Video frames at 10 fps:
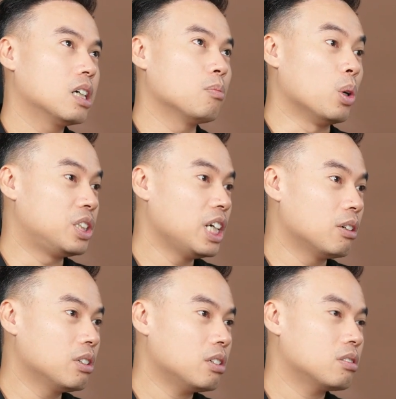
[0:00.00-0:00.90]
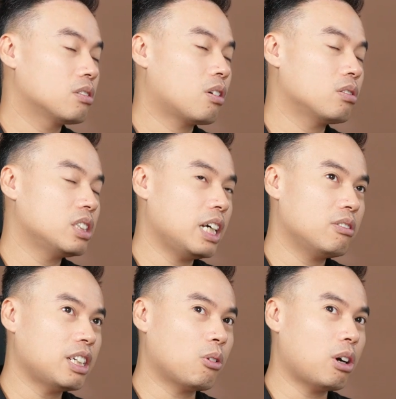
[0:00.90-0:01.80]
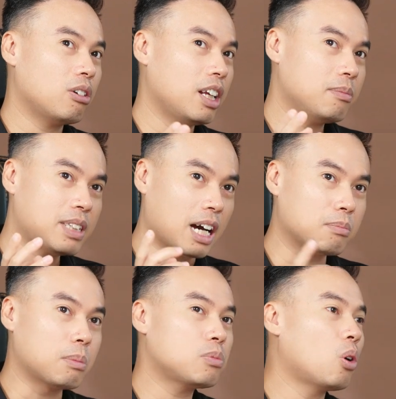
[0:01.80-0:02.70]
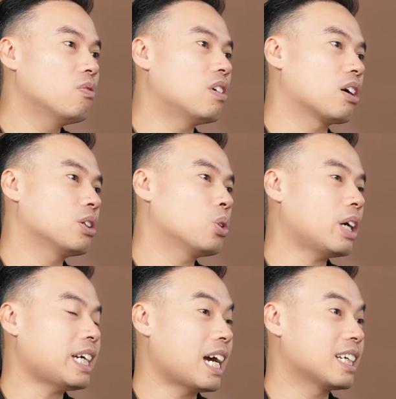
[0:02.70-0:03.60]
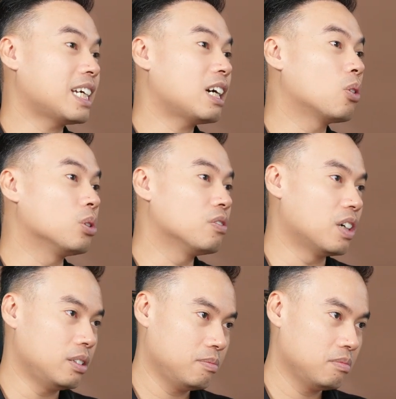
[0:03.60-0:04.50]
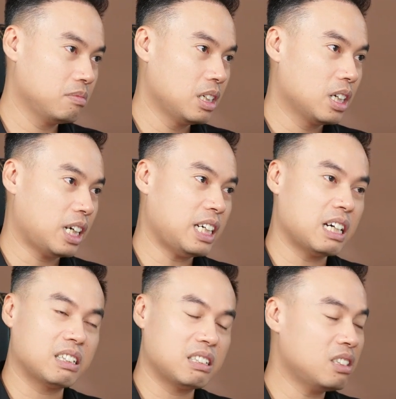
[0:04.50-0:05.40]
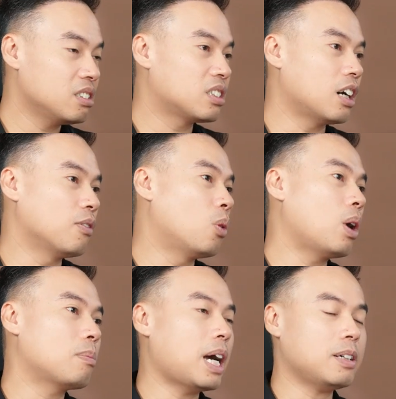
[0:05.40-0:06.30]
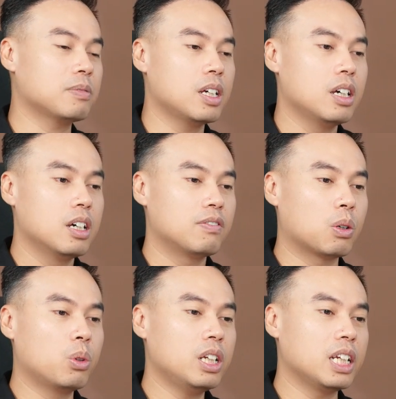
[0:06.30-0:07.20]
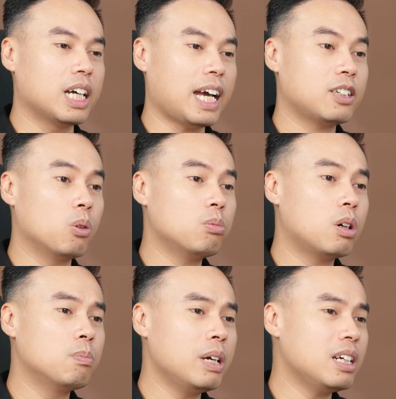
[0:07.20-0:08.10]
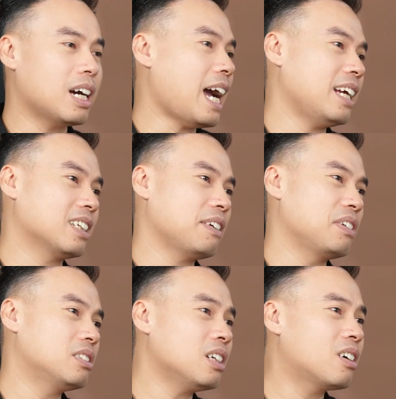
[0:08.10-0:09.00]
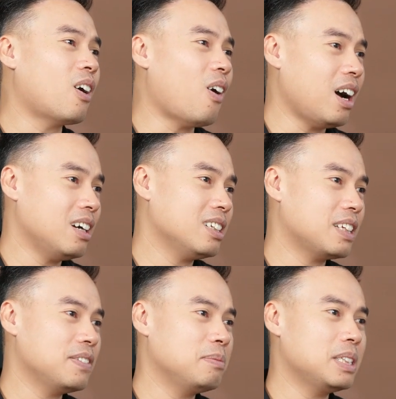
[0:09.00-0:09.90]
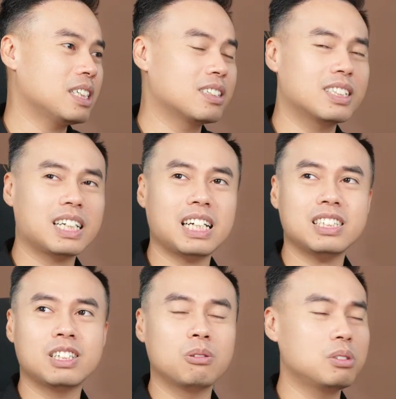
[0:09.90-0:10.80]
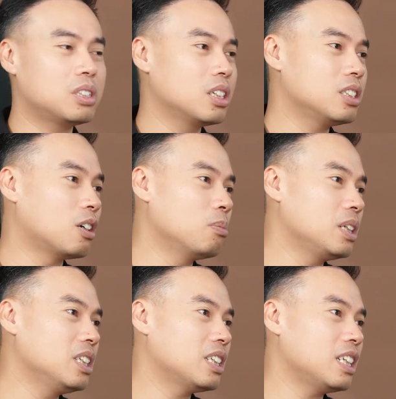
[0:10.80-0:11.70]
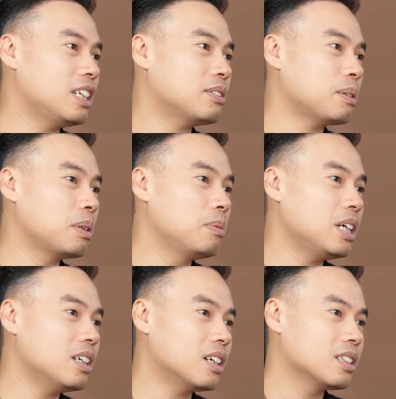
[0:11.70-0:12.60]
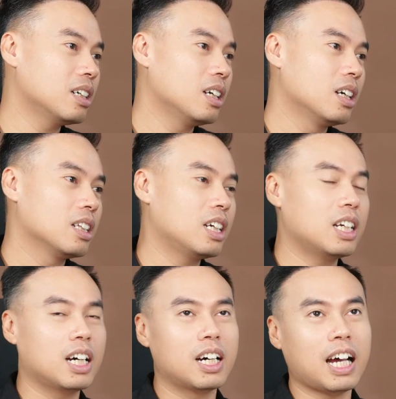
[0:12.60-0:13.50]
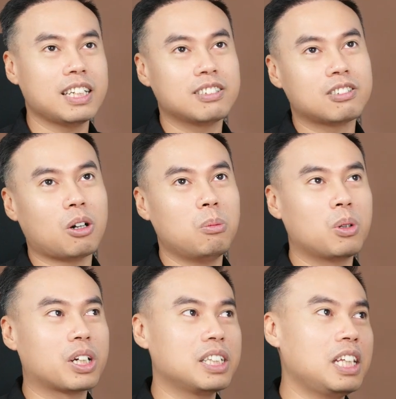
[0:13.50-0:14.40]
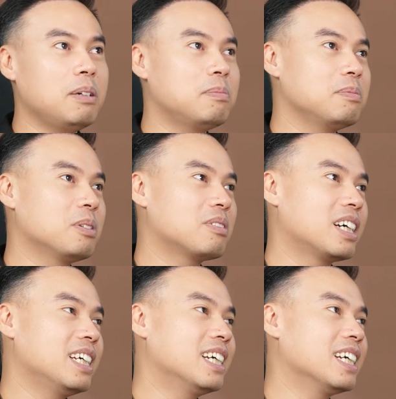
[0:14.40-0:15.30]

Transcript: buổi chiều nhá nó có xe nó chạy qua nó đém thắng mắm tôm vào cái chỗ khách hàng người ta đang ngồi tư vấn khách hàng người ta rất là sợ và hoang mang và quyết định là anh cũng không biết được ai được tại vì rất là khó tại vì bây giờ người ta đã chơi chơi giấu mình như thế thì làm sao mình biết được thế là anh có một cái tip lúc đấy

━━━━━━━━━━━━━━━━━━━━━━━━━━━━━━

### [Task to carry out]
Leaving out all pictures, print exactly the lines above from the one containing "[0:05.40-0:06.30]" through the last line of the entries.

### [Task result]
[0:05.40-0:06.30]
[0:06.30-0:07.20]
[0:07.20-0:08.10]
[0:08.10-0:09.00]
[0:09.00-0:09.90]
[0:09.90-0:10.80]
[0:10.80-0:11.70]
[0:11.70-0:12.60]
[0:12.60-0:13.50]
[0:13.50-0:14.40]
[0:14.40-0:15.30]

Transcript: buổi chiều nhá nó có xe nó chạy qua nó đém thắng mắm tôm vào cái chỗ khách hàng người ta đang ngồi tư vấn khách hàng người ta rất là sợ và hoang mang và quyết định là anh cũng không biết được ai được tại vì rất là khó tại vì bây giờ người ta đã chơi chơi giấu mình như thế thì làm sao mình biết được thế là anh có một cái tip lúc đấy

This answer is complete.